▶ _Your goal_: In the records below, some lines contain the word "second". Copy each of them.

[Collected data entries]
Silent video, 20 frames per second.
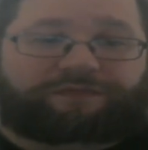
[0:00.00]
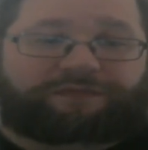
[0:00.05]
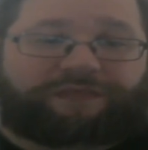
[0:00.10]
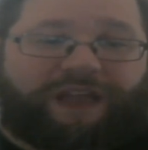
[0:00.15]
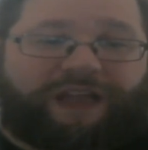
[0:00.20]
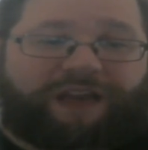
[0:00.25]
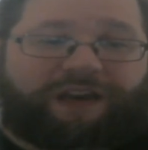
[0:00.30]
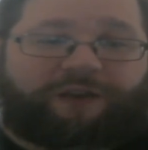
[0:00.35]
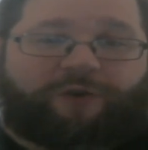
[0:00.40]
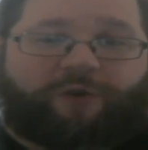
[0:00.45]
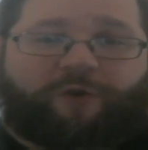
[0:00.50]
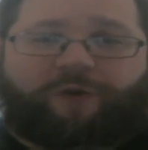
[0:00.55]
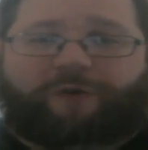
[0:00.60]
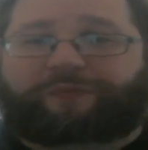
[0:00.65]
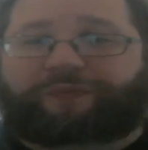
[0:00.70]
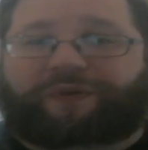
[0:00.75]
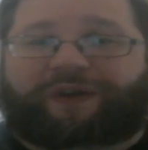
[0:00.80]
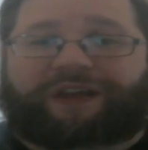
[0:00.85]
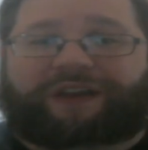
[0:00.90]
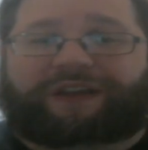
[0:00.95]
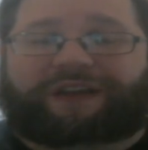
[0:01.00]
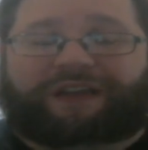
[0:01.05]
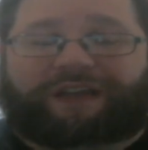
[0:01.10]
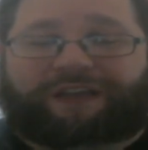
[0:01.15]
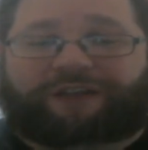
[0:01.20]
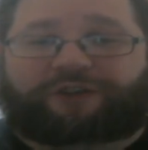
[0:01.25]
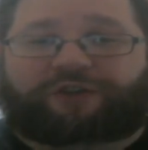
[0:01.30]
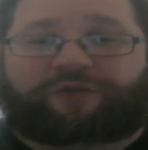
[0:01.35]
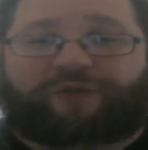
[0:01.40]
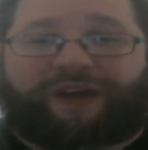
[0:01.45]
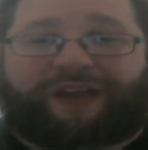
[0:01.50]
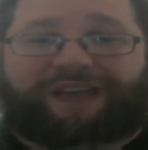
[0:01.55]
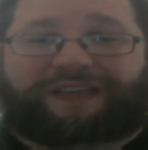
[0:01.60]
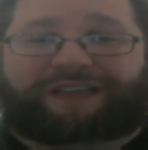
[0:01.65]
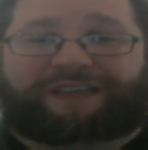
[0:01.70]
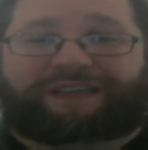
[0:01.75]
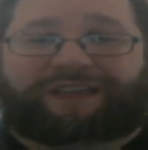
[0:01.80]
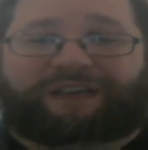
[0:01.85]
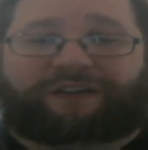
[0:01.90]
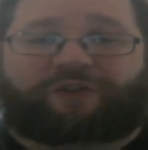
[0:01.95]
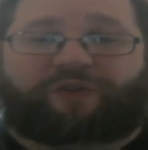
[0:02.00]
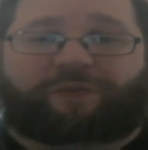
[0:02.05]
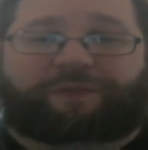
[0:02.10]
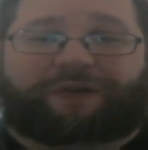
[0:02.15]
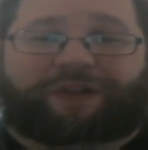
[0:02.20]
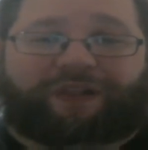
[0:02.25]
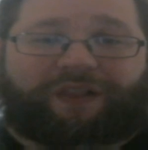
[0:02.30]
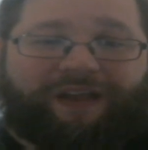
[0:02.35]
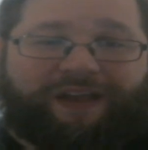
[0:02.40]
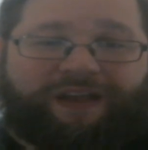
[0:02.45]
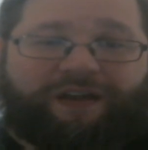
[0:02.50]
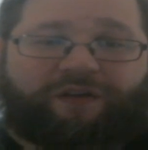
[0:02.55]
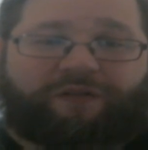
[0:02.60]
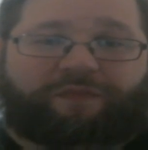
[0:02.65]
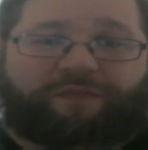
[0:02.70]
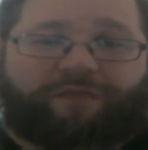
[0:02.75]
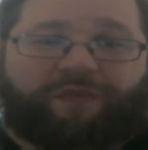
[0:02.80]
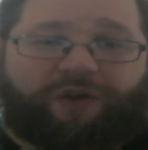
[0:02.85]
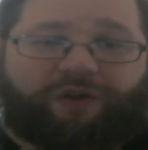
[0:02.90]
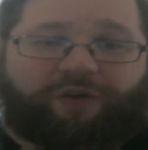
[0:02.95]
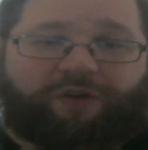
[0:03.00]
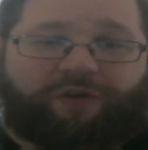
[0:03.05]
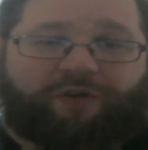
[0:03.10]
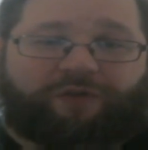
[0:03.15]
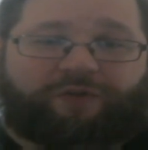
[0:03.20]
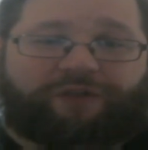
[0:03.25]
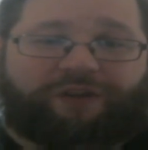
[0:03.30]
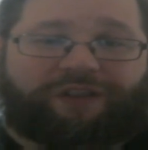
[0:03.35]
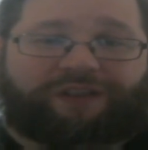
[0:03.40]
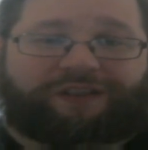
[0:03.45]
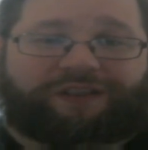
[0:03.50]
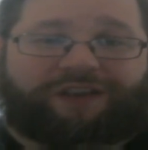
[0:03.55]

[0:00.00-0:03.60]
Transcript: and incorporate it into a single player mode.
--
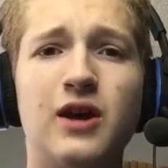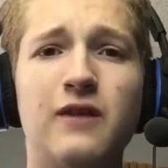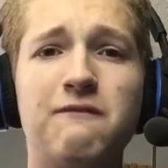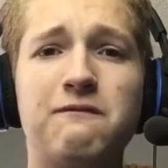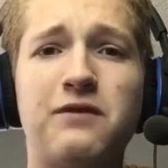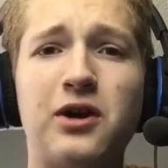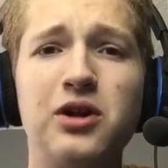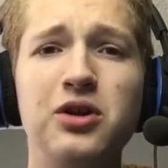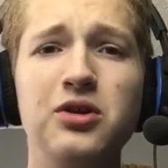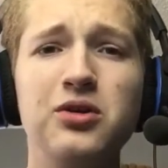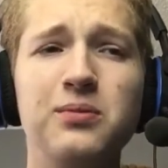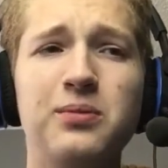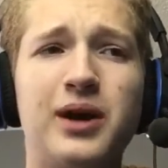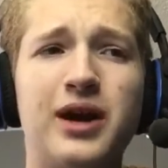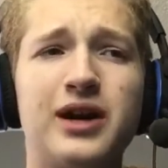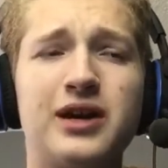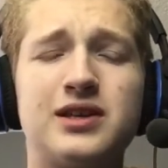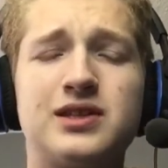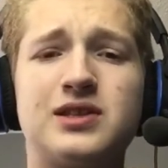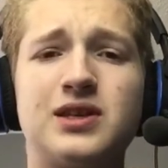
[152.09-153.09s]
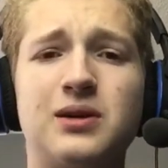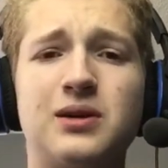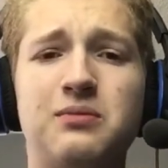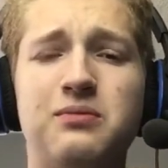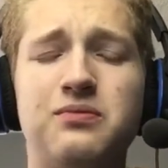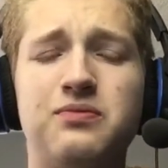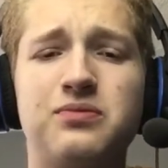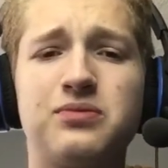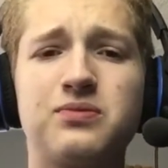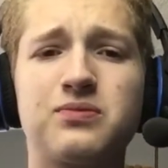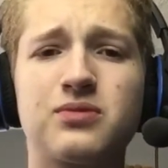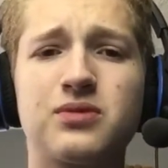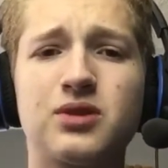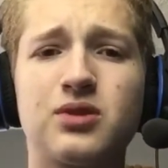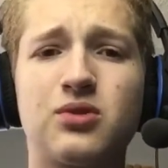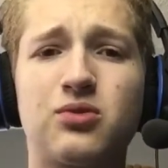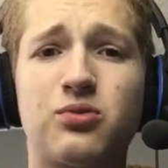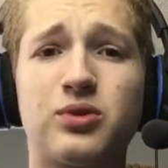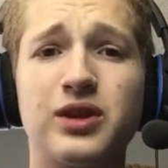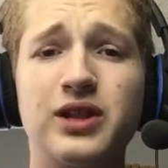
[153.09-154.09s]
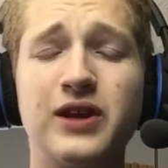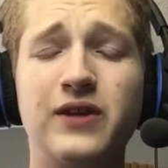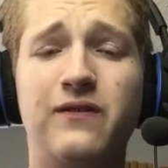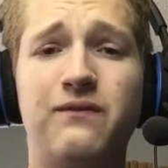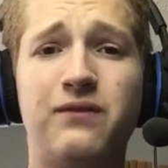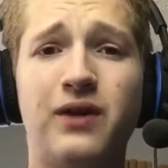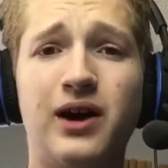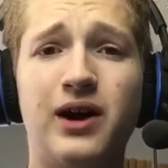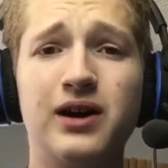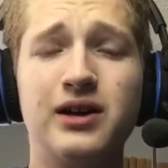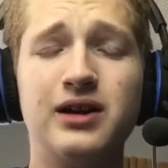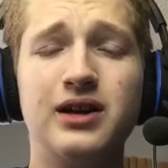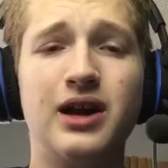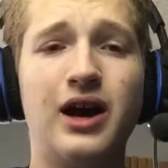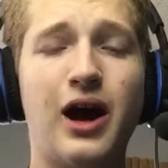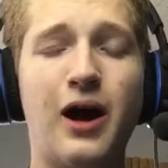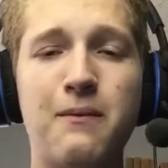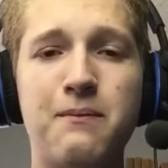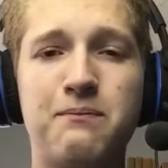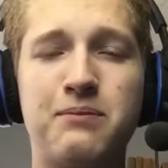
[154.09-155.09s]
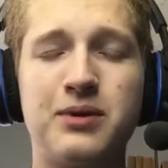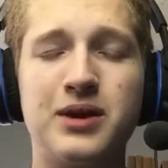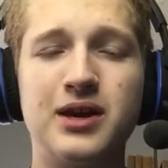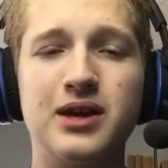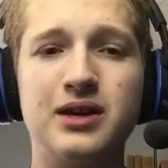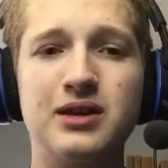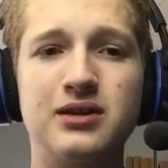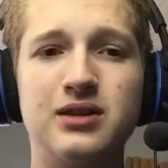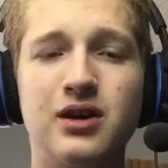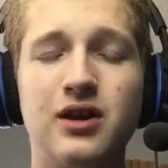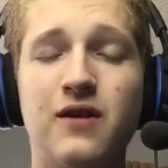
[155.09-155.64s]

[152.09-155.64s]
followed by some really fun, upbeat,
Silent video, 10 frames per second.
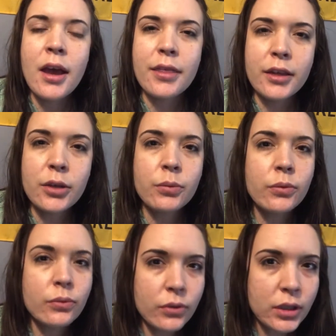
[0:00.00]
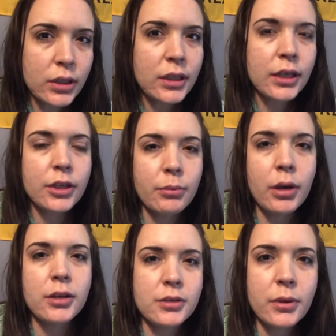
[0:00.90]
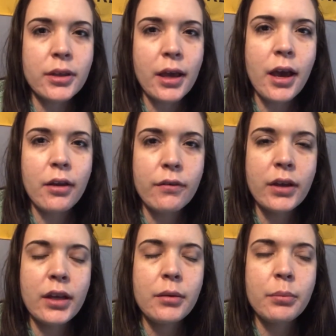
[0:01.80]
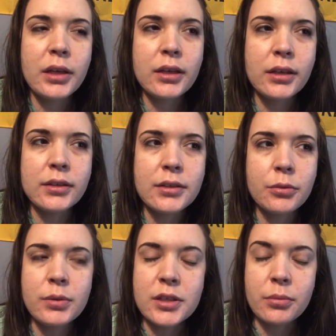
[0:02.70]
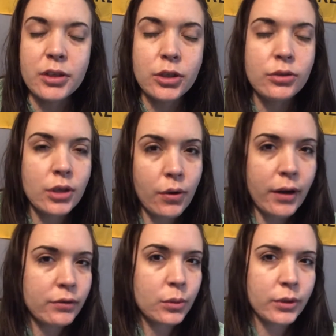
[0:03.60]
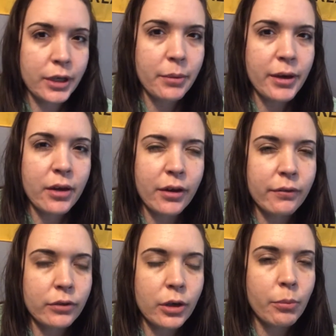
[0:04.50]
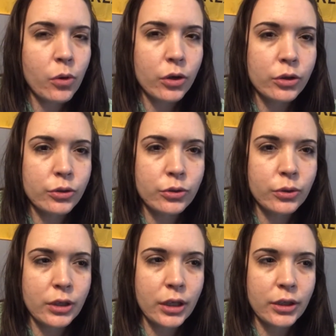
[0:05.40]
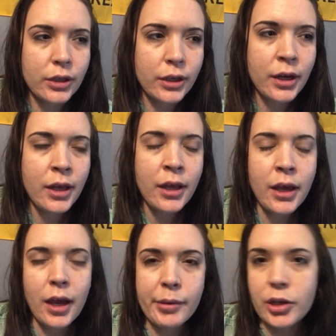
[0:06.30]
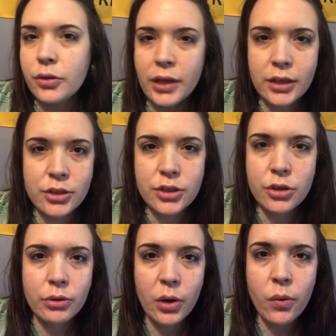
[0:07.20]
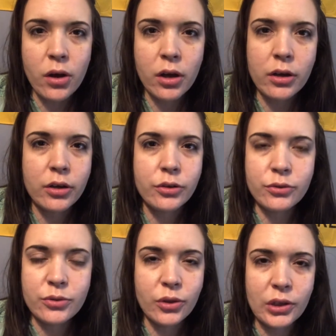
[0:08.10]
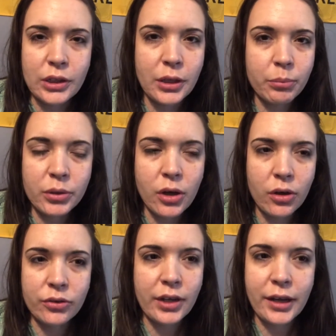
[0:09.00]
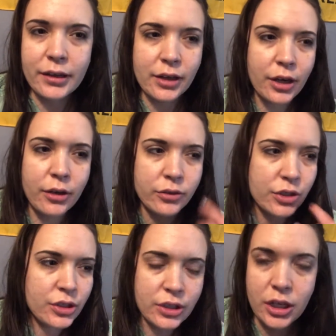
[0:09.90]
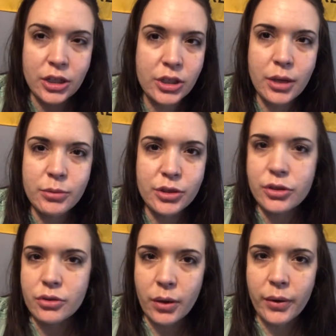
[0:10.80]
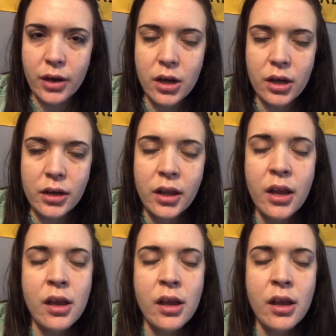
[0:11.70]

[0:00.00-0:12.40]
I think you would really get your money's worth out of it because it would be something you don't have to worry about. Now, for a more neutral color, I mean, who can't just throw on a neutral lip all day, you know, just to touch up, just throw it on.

▶ _Task solution_:
Silent video, 20 frames per second.
Silent video, 10 frames per second.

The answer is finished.